**Directions for this task**
Take every line of the material and reproduce it exactly.

**Data for processing**
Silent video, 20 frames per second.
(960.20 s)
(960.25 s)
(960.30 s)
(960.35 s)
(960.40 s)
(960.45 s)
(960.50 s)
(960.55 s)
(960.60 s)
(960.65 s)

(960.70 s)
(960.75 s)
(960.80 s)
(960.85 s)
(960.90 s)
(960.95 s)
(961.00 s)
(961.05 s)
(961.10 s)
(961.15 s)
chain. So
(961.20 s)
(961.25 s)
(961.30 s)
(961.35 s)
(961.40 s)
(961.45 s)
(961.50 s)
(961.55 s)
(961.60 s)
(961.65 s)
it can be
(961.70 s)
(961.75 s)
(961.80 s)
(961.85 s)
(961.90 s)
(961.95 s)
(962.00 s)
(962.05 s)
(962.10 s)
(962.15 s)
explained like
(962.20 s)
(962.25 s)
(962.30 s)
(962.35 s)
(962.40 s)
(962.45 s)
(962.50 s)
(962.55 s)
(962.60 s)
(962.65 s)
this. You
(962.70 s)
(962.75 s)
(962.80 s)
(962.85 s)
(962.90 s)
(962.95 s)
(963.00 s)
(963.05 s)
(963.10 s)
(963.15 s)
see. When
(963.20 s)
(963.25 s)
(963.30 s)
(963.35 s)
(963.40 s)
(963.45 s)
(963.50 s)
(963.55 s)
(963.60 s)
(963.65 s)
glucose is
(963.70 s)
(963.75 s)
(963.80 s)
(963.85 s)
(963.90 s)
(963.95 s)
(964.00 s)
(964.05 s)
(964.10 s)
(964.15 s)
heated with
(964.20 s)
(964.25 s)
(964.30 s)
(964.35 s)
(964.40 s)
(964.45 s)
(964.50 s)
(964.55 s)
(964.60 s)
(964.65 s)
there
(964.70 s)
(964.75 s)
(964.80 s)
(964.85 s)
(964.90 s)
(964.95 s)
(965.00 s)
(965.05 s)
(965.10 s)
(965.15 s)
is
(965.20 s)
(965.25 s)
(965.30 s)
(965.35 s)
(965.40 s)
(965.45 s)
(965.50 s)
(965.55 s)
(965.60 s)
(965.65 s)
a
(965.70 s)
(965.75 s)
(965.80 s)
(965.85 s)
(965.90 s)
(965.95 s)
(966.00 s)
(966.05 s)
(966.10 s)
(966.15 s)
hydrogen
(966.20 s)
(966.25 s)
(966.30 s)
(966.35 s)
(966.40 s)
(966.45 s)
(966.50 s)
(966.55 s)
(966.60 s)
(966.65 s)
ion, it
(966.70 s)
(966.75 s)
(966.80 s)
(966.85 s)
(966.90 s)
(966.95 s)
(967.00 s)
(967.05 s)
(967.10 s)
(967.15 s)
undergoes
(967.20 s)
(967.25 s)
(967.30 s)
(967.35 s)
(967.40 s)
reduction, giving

**Answer for the task**
Silent video, 20 frames per second.
(960.20 s)
(960.25 s)
(960.30 s)
(960.35 s)
(960.40 s)
(960.45 s)
(960.50 s)
(960.55 s)
(960.60 s)
(960.65 s)

(960.70 s)
(960.75 s)
(960.80 s)
(960.85 s)
(960.90 s)
(960.95 s)
(961.00 s)
(961.05 s)
(961.10 s)
(961.15 s)
chain. So
(961.20 s)
(961.25 s)
(961.30 s)
(961.35 s)
(961.40 s)
(961.45 s)
(961.50 s)
(961.55 s)
(961.60 s)
(961.65 s)
it can be
(961.70 s)
(961.75 s)
(961.80 s)
(961.85 s)
(961.90 s)
(961.95 s)
(962.00 s)
(962.05 s)
(962.10 s)
(962.15 s)
explained like
(962.20 s)
(962.25 s)
(962.30 s)
(962.35 s)
(962.40 s)
(962.45 s)
(962.50 s)
(962.55 s)
(962.60 s)
(962.65 s)
this. You
(962.70 s)
(962.75 s)
(962.80 s)
(962.85 s)
(962.90 s)
(962.95 s)
(963.00 s)
(963.05 s)
(963.10 s)
(963.15 s)
see. When
(963.20 s)
(963.25 s)
(963.30 s)
(963.35 s)
(963.40 s)
(963.45 s)
(963.50 s)
(963.55 s)
(963.60 s)
(963.65 s)
glucose is
(963.70 s)
(963.75 s)
(963.80 s)
(963.85 s)
(963.90 s)
(963.95 s)
(964.00 s)
(964.05 s)
(964.10 s)
(964.15 s)
heated with
(964.20 s)
(964.25 s)
(964.30 s)
(964.35 s)
(964.40 s)
(964.45 s)
(964.50 s)
(964.55 s)
(964.60 s)
(964.65 s)
there
(964.70 s)
(964.75 s)
(964.80 s)
(964.85 s)
(964.90 s)
(964.95 s)
(965.00 s)
(965.05 s)
(965.10 s)
(965.15 s)
is
(965.20 s)
(965.25 s)
(965.30 s)
(965.35 s)
(965.40 s)
(965.45 s)
(965.50 s)
(965.55 s)
(965.60 s)
(965.65 s)
a
(965.70 s)
(965.75 s)
(965.80 s)
(965.85 s)
(965.90 s)
(965.95 s)
(966.00 s)
(966.05 s)
(966.10 s)
(966.15 s)
hydrogen
(966.20 s)
(966.25 s)
(966.30 s)
(966.35 s)
(966.40 s)
(966.45 s)
(966.50 s)
(966.55 s)
(966.60 s)
(966.65 s)
ion, it
(966.70 s)
(966.75 s)
(966.80 s)
(966.85 s)
(966.90 s)
(966.95 s)
(967.00 s)
(967.05 s)
(967.10 s)
(967.15 s)
undergoes
(967.20 s)
(967.25 s)
(967.30 s)
(967.35 s)
(967.40 s)
reduction, giving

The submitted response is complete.